September 17, 2015

Things You Need To Know About Drug Classes

Pharmacist talking to mother and child

“Don’t take this drug if you take a calcium channel blocker.”

That’s good to know – drug interactions can reduce a drug’s effectiveness or even cause harm. But what’s a calcium channel blocker?

Calcium channel blocker is the name of a drug class. The drugs block the entry of calcium into the muscle cells in the heart and blood vessels. That can relax the blood vessels and lower blood pressure. So calcium channel blockers are also anti-hypertensives – a drug for managing hypertension (high blood pressure). They can be used for other cardiovascular conditions too, like angina.

A drug can belong to a drug class because it:

  • acts in the same way – like blocking calcium,
  • is used for the same purpose – like anti-hypertensives, or
  • is related to other drugs by their chemical structure.

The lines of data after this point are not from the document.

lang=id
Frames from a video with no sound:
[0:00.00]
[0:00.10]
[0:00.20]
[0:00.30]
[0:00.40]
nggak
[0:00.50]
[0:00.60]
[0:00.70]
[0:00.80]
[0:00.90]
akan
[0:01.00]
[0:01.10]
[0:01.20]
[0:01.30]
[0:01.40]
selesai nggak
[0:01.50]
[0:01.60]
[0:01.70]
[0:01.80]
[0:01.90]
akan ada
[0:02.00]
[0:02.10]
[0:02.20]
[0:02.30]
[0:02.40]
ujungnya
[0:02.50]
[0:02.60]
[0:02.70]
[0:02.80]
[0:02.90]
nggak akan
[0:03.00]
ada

Drugs in the same class have something in common. But being in the same drug class doesn’t mean the drugs are the same.

PubMed Health’s drug information pages include some notes about drug class. We are now adding drug classes to the PubMed Health glossary. Along with definitions, we will gradually be adding other classes that drug class is related to, as well as links to the drugs in that class with information pages at PubMed Health. Some examples:

Another value to knowing about drug classes of medicines: researchers often analyze information on entire drug classes, or discuss the implications of research findings for people taking any drug in a class. So adding drug classes to the PubMed Health glossary should come in handy when you’re reading research results, too.

There are just a few drug class entries in the PubMed Health glossary so far, but with more than 2,200 drug information pages, there are many more to come! We hope you find the pages useful when you’re looking for information about medications.